Scandal at Penn State Highlights Need for Legislation Mandating Stronger Reporting Requirements for Colleges and Universities in New York

November 9, 2011

“The recent scandal at Penn State University involving legendary football coach Joe Paterno, highlights a serious problem that needs to be addressed in New York State,” said Assemblyman Edward C. Braunstein (D-Bayside). “Currently, there is no mechanism in the law to mandate that colleges and universities notify local authorities when informed about violent crimes committed on campus. Absent this requirement, many colleges and universities frequently attempt to ‘handle’ these incidents in-house out of fear that contacting the police would generate negative publicity for the school.”

Earlier this year in an effort to address this problem, Assemblyman Braunstein introduced legislation (A.7476) which requires colleges and universities in New York State to alert authorities within 24 hours of learning of a violent felony committed on campus. “All too frequently we hear stories about on-campus crimes, often sexual in nature, that are swept under the rug by colleges in an effort to protect their reputation,” said Assemblyman Braunstein. “This creates a system where criminals are not held accountable for their actions and parents are not given the facts about the safety of the school where they choose to send their children.
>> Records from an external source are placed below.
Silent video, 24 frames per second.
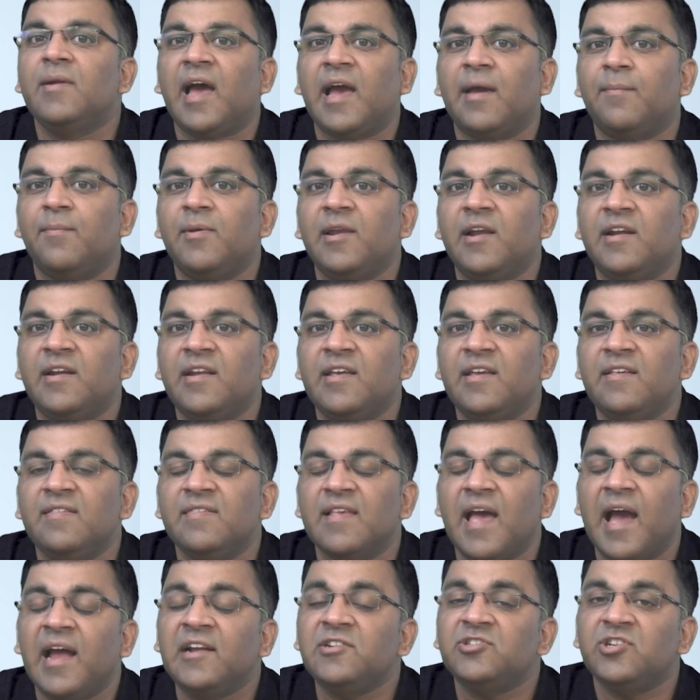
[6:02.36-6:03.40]
liabilities
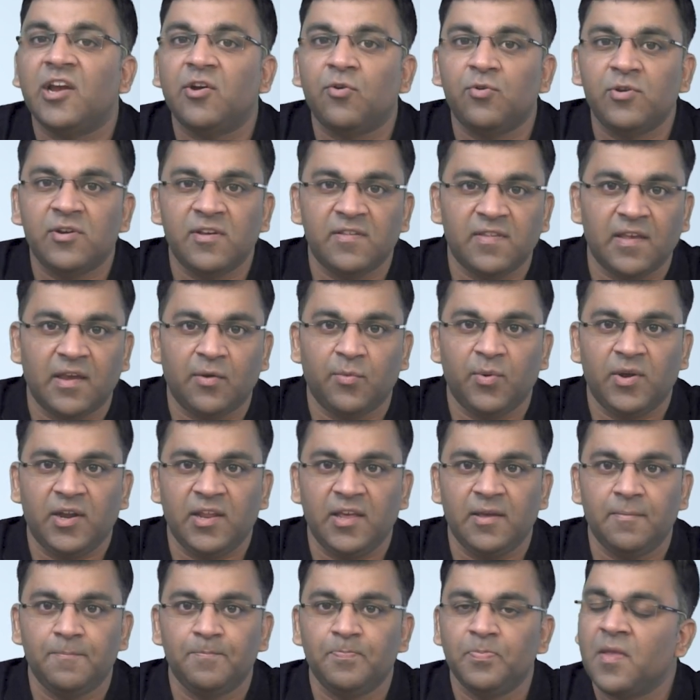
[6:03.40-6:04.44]
and shareholders'
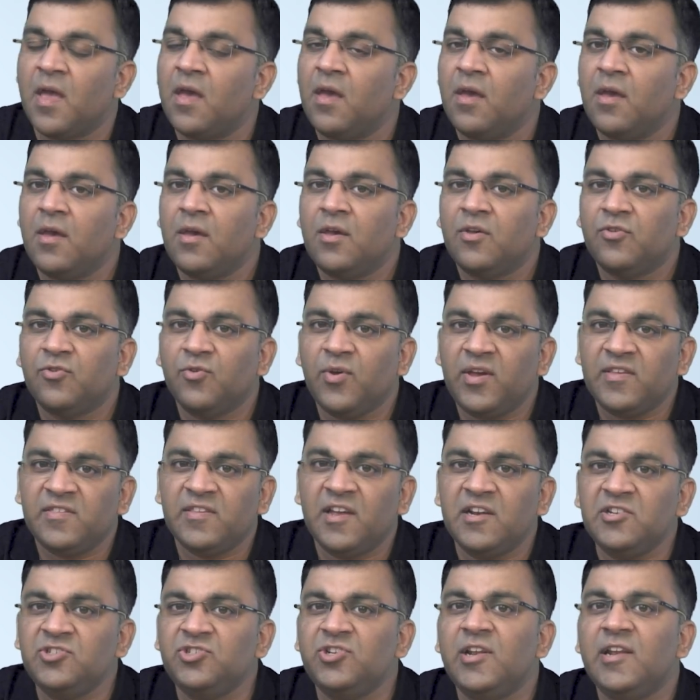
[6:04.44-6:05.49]
equity. So
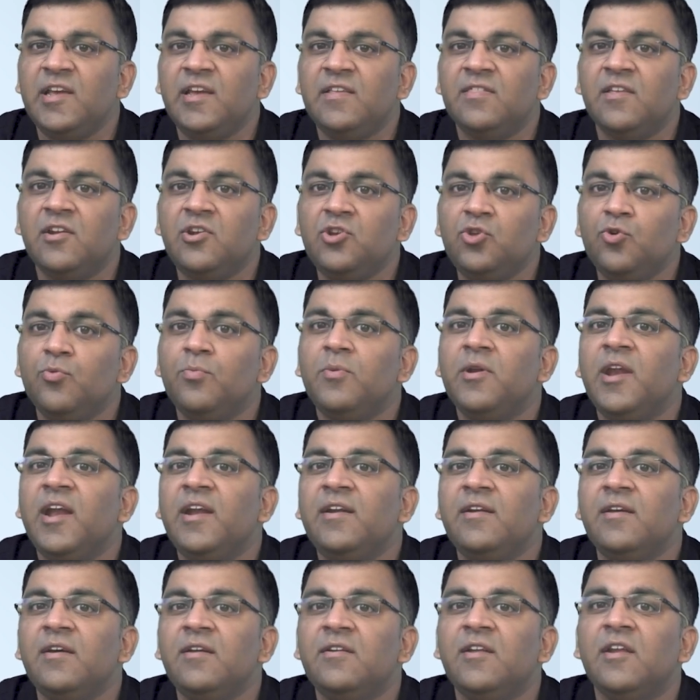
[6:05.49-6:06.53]
essentially, the
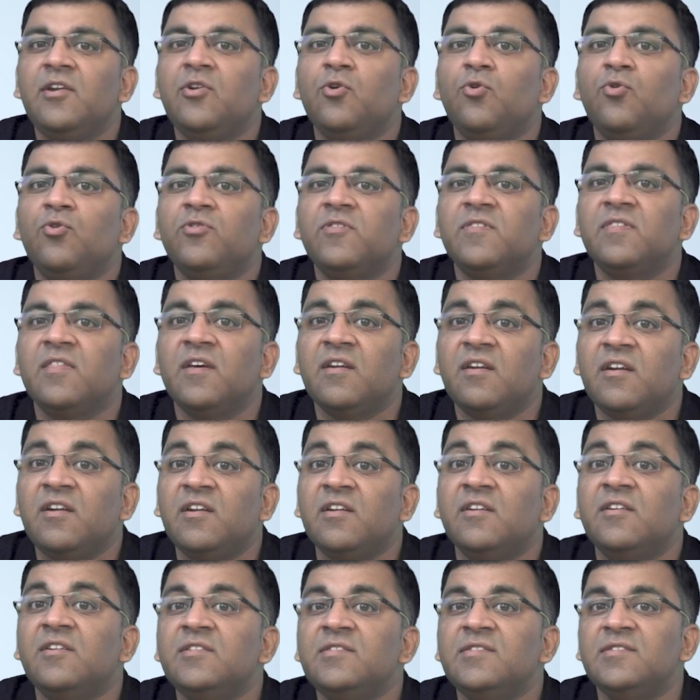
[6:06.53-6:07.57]
numerator denotes the
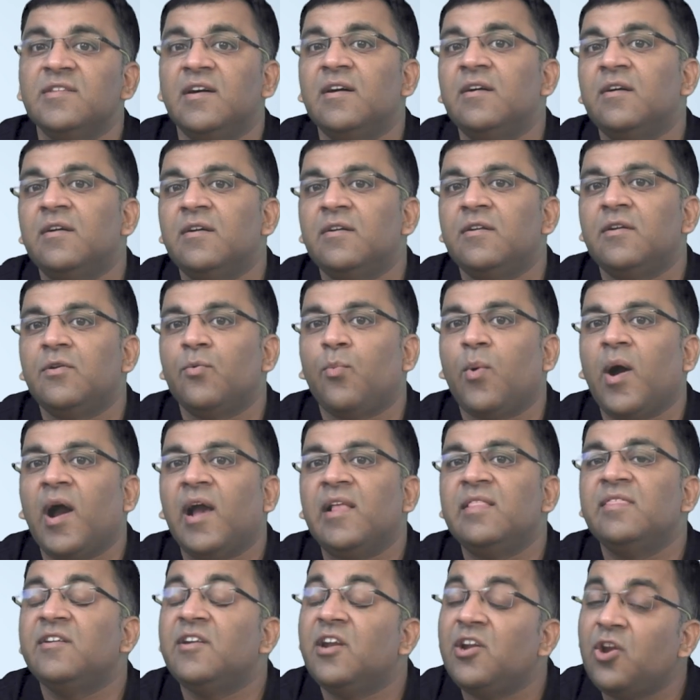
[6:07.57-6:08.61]
returns earned
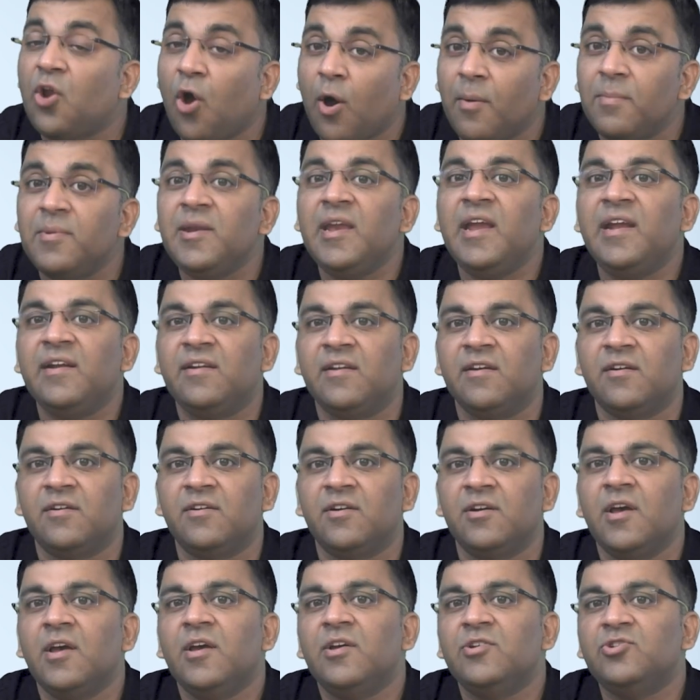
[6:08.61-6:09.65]
while the
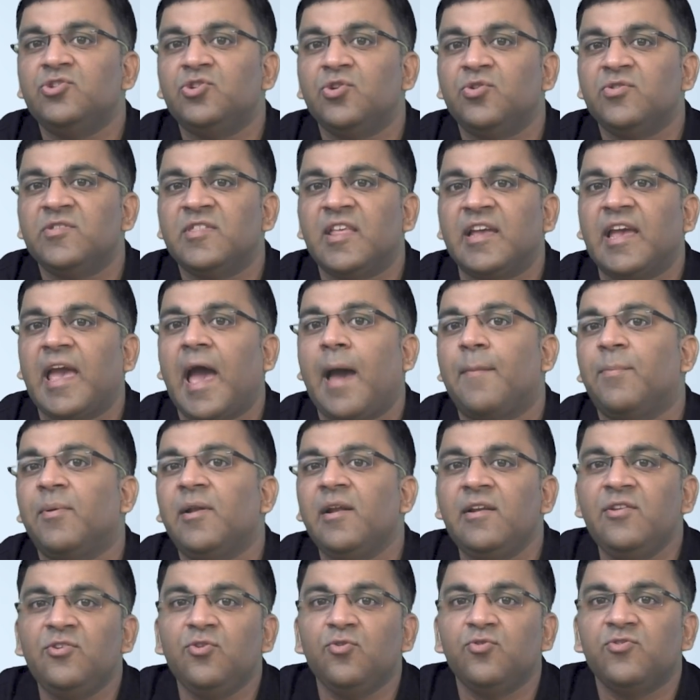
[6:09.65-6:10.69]
denominator shows the
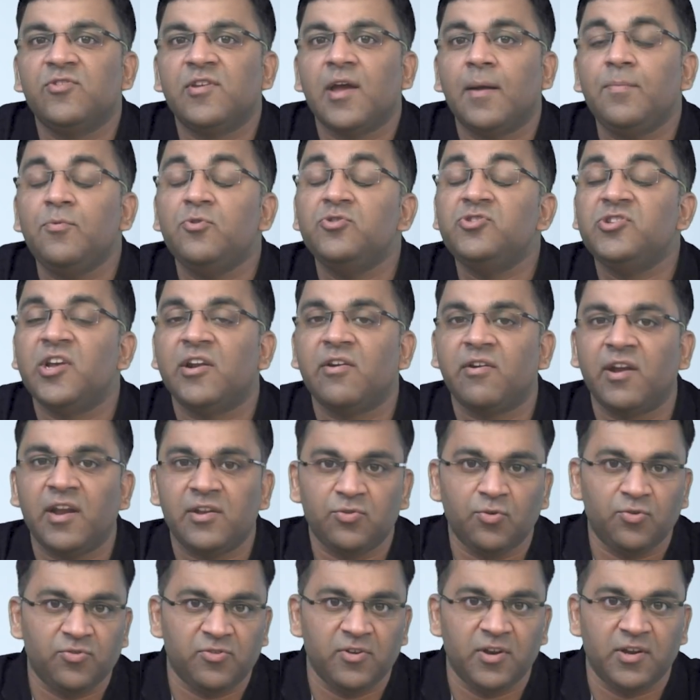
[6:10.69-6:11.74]
capital used up to
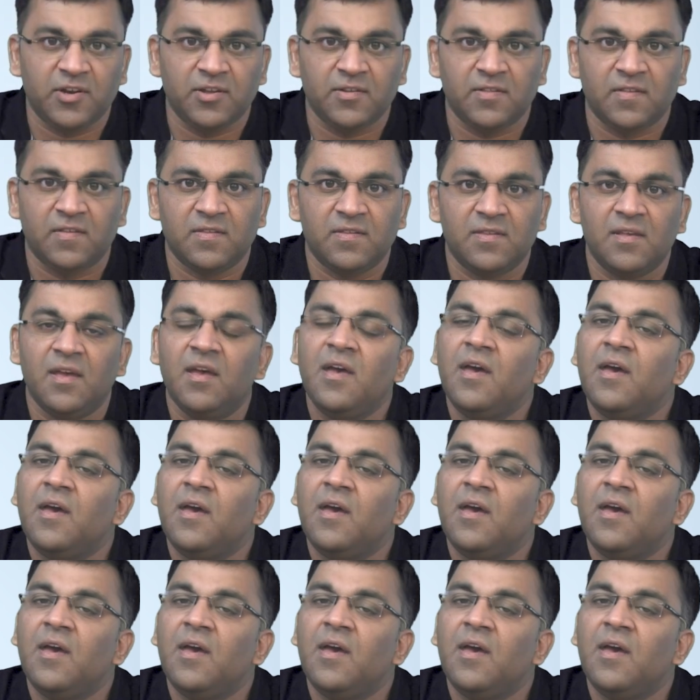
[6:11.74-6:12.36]
generate those returns.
The statistics indicate that 1 in 5 college females are the victims of actual or attempted sexual assault and a shocking 95% of these cases go unreported. The deplorable actions of the Penn State’s administration are far too common and we cannot accept similar behavior here in New York.”

Senator Roy McDonald (R-Saratoga) has signed on as a Senate sponsor of this important legislation.

“We need to protect and take care of everyone, that’s our most significant responsibility in government and as elected officials. Making sure that these crimes are reported to the proper authorities not only ensures justice, but will also act as a deterrent against this type of unacceptable activity in the future,” said McDonald.

“As the ranking minority member on the Senate Higher Education Committee (and former Chairwoman), this bill is appropriate, timely, and necessary. What happened at Penn State is a horrible abuse of trust by an authority figure. This crime should have been reported promptly to the police,” Sen. Toby Ann Stavisky (D-Whitestone) said. “Our bill would require such crimes to be reported to the police within 24 hours. This type of incident could have happened anywhere, especially in an environment where sports trump academics.”